### Exercise requirements
Make an exact copy of every entry, leaving the pictures out.

Data for this exercise: Begin

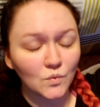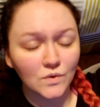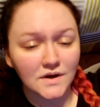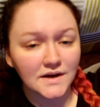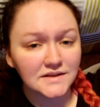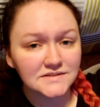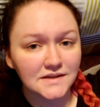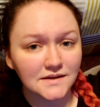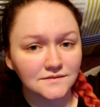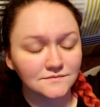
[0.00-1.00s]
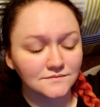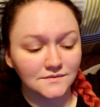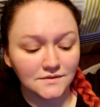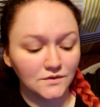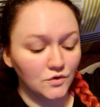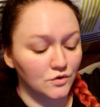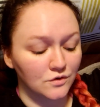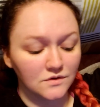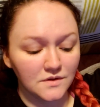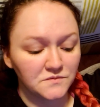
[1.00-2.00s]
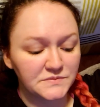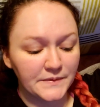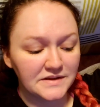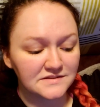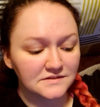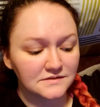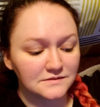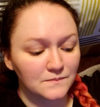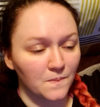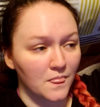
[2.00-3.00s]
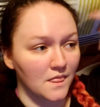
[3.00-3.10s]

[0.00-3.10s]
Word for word: What can I say? Your girl loves spices.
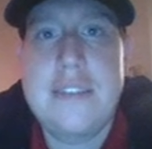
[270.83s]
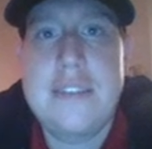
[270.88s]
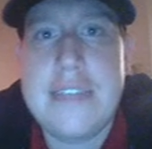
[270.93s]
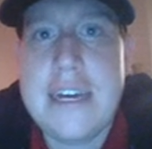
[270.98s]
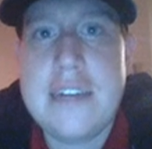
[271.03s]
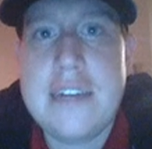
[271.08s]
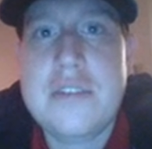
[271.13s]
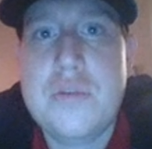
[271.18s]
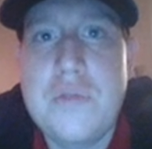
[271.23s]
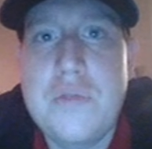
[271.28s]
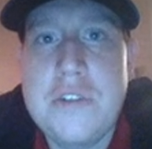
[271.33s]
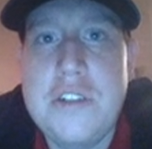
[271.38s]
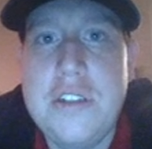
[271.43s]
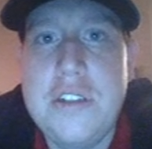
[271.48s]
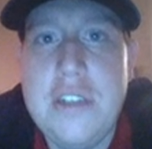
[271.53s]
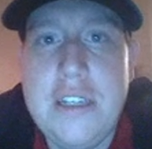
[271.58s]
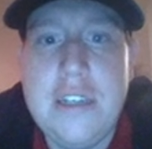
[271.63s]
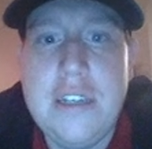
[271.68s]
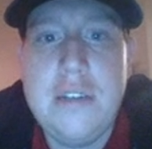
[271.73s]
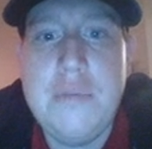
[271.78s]
That's what you
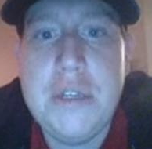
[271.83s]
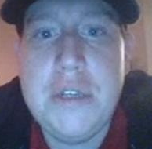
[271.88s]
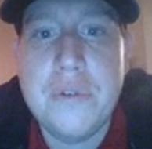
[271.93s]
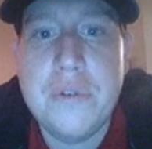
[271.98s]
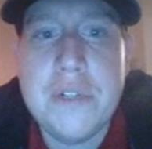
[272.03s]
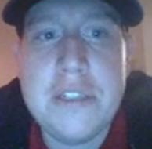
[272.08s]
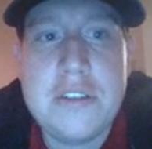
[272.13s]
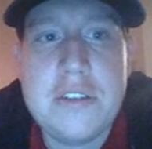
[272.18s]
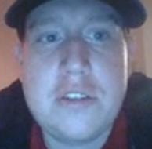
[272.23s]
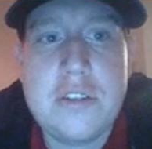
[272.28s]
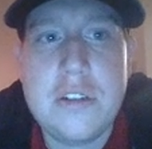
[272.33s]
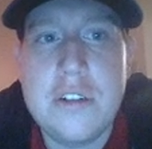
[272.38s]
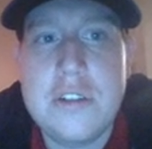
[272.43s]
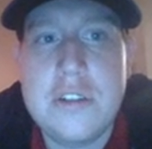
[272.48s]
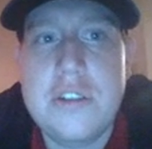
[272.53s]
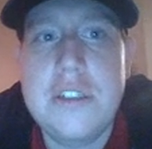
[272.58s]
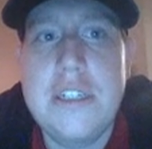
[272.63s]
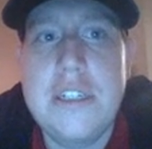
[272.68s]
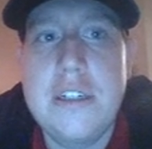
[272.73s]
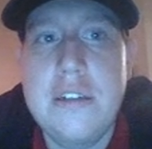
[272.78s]
need to be
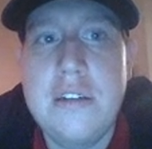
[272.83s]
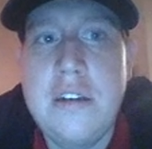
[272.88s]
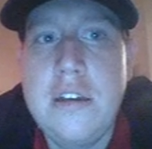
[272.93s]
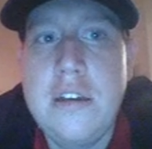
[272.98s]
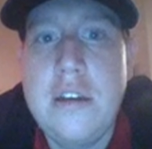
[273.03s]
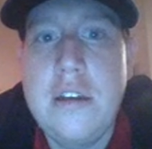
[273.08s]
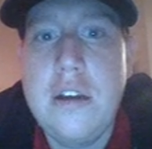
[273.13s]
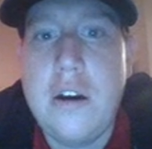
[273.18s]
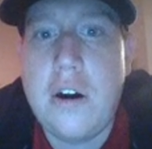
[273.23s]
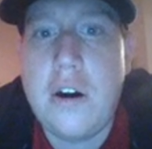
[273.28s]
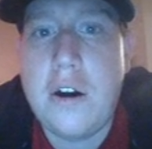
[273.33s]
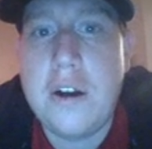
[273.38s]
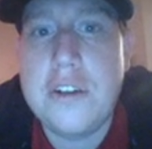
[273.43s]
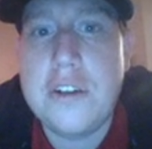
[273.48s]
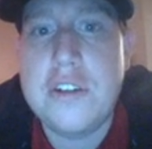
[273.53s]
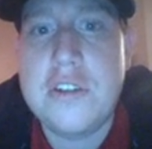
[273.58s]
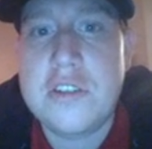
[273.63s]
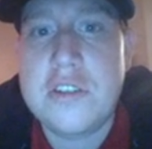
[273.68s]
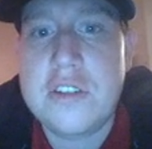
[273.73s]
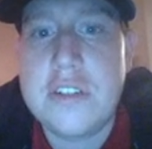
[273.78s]
researching on
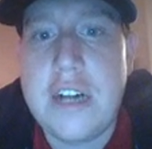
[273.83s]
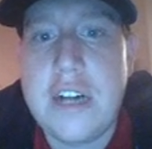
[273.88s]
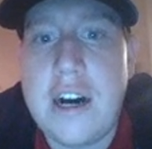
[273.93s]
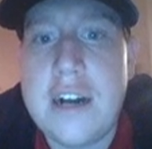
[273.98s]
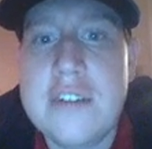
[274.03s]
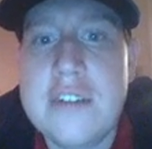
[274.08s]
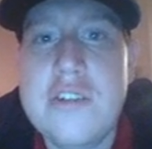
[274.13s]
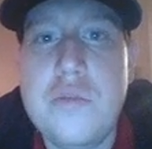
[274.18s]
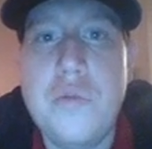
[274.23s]
your stocks.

Data for this exercise: End

### Your solution
[0.00-1.00s]
[1.00-2.00s]
[2.00-3.00s]
[3.00-3.10s]

[0.00-3.10s]
Word for word: What can I say? Your girl loves spices.
[270.83s]
[270.88s]
[270.93s]
[270.98s]
[271.03s]
[271.08s]
[271.13s]
[271.18s]
[271.23s]
[271.28s]
[271.33s]
[271.38s]
[271.43s]
[271.48s]
[271.53s]
[271.58s]
[271.63s]
[271.68s]
[271.73s]
[271.78s]
That's what you
[271.83s]
[271.88s]
[271.93s]
[271.98s]
[272.03s]
[272.08s]
[272.13s]
[272.18s]
[272.23s]
[272.28s]
[272.33s]
[272.38s]
[272.43s]
[272.48s]
[272.53s]
[272.58s]
[272.63s]
[272.68s]
[272.73s]
[272.78s]
need to be
[272.83s]
[272.88s]
[272.93s]
[272.98s]
[273.03s]
[273.08s]
[273.13s]
[273.18s]
[273.23s]
[273.28s]
[273.33s]
[273.38s]
[273.43s]
[273.48s]
[273.53s]
[273.58s]
[273.63s]
[273.68s]
[273.73s]
[273.78s]
researching on
[273.83s]
[273.88s]
[273.93s]
[273.98s]
[274.03s]
[274.08s]
[274.13s]
[274.18s]
[274.23s]
your stocks.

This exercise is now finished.